Your Astrological Week Ahead With...
Aries (21 MAR-19 APR)
Smiles all round this week when you discover Kirstie Allsopp actually lives in a converted broom cupboard stuffed full of empty chip wrappers.
Taurus (April 20-May 20)
To save you a lot of time and energy, the people in M Night Shyamalan's The Village are actually living in a commune cut off from the 20th century and the monsters are just village elders dressed up to scare everyone. It's an allegory. And it's shit.
Gemini (21 MAY-20 JUN)
Spent the last two weeks sitting in a dimly lit room with your hand down the front of your jogging trousers moronically clicking through Chatroulette in the hope that some young lady will be demented enough to show you her lower regions? Thought I recognised you.
Cancer (21 JUN-22 JUL)
Actions speak louder than words so why not respond to the simplest of requests from your partner by rolling your eyes, heaving an enormous sigh and storming out of the house?
Leo (23 JUL-22 AUG)
Saturn asks if you can sign for his latest consignment of fertiliser as he's off to Pakistan on business. He's going to have some very impressive carrots this year.
Virgo (23 AUG-22 SEP)
Treat yourself to a plastic bottle filled with £3.40 worth of poisonous chemicals and advertised by a witless Geordie with a conviction for causing actual bodily harm. Because you're worth it.
Libra (23 SEP-23 OCT)
Your neighbour comes home from work this week to find that passive-aggressive little note he taped to your car has been reproduced on the side of an 18-wheel lorry and driven through his front window.
Scorpio (24 OCT-21 NOV)
I bet you're wondering how I knew? About your plans to make me blue? With some other guy you knew before? Well, the pornographic photos on your Blackberry were an excellent jumping off point.

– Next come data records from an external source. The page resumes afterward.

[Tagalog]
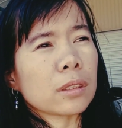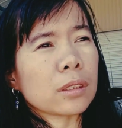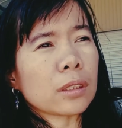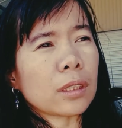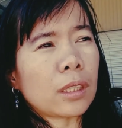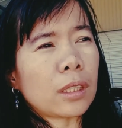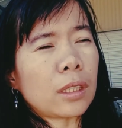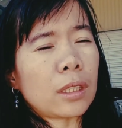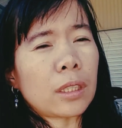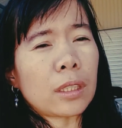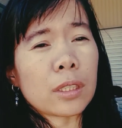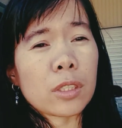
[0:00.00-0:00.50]

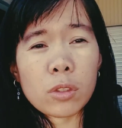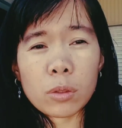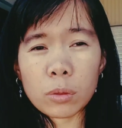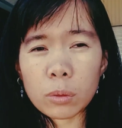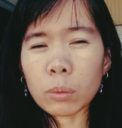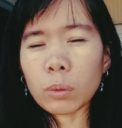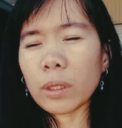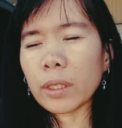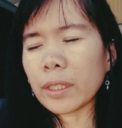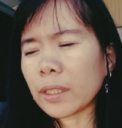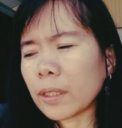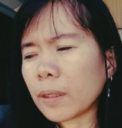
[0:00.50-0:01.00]
sa
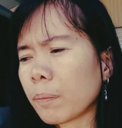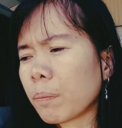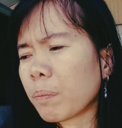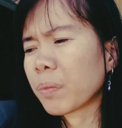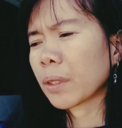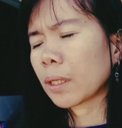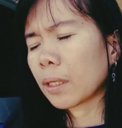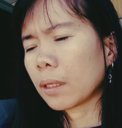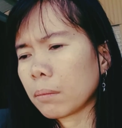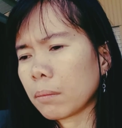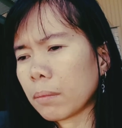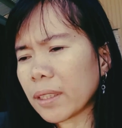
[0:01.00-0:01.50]
schooling
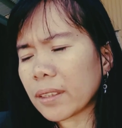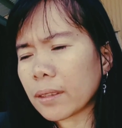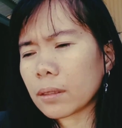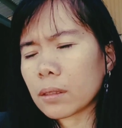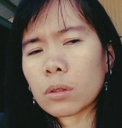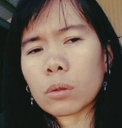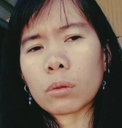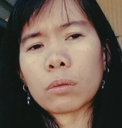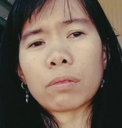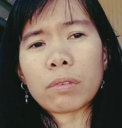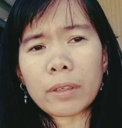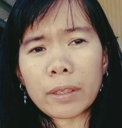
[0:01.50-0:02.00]
but
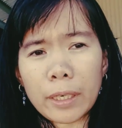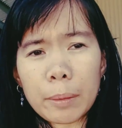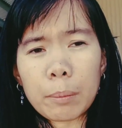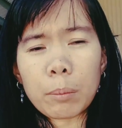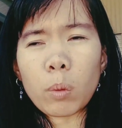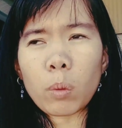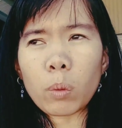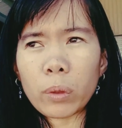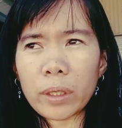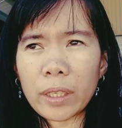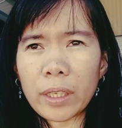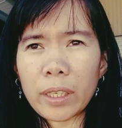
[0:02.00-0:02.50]
so far I'm
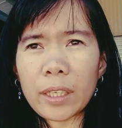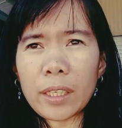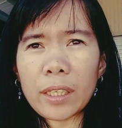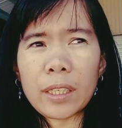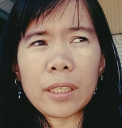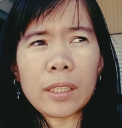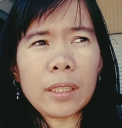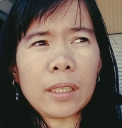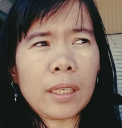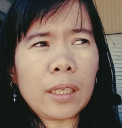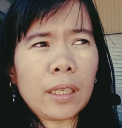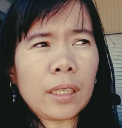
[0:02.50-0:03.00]

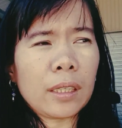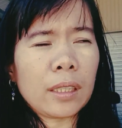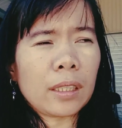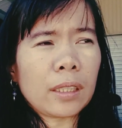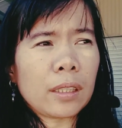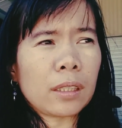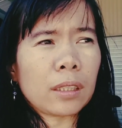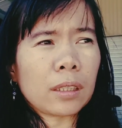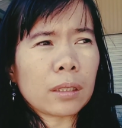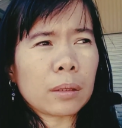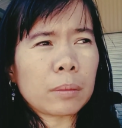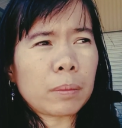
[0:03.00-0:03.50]
okay and
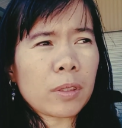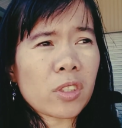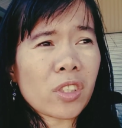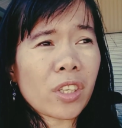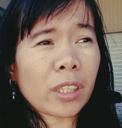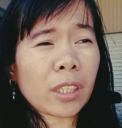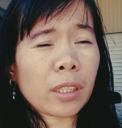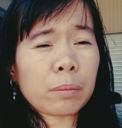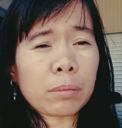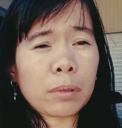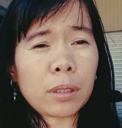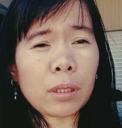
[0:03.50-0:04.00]
then
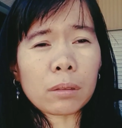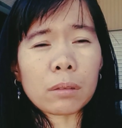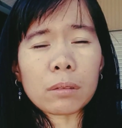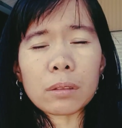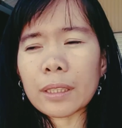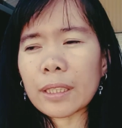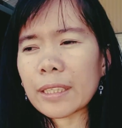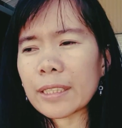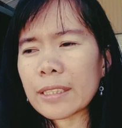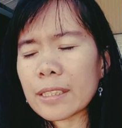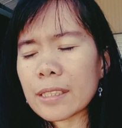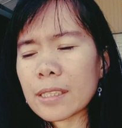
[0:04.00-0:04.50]
nagpa-check up din ako
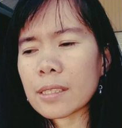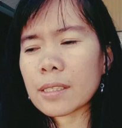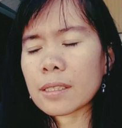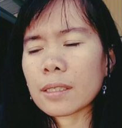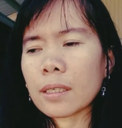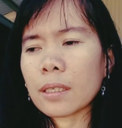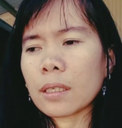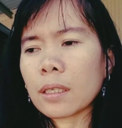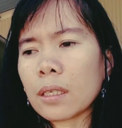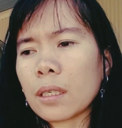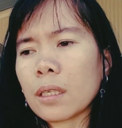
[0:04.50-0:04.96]
guys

Sagittarius (22 NOV-21 DEC)
Get up offa that thing and shake 'till you feel better, get up offa that thing and try to release the pressure. And if that doesn't work you will eventually have to go to accident and emergency. Tell them you fell on it.
Capricorn (22 DEC-19 JAN)
Your life in a beautiful seaside town where it's always sunny begins to fragment when, one day, what is obviously a television studio spotlight falls out of the sky. You become gradually more paranoid until you heroically overcome your fear of water and attempt to escape in a small sailing boat. Despite a co-ordinated attempt to murder you, you eventually bump up against the wall of the giant studio you have been living in and then some prick in a beret tells you that you're the star of a reality television show and have been held captive your entire life by some massive corporation. As you ascend the steps and open the door to the outside world for the first time, all you can think is 'I'll be really interested to find out why these fuckers aren't in jail'.
Aquarius (20 JAN-19 FEB)
Another weekend of chilled Chardonnay, heaps of chocolate, facial mud packs and a CD of the songs from Glee sees your father kicking you out of the house and tearfully wishing you were a girl.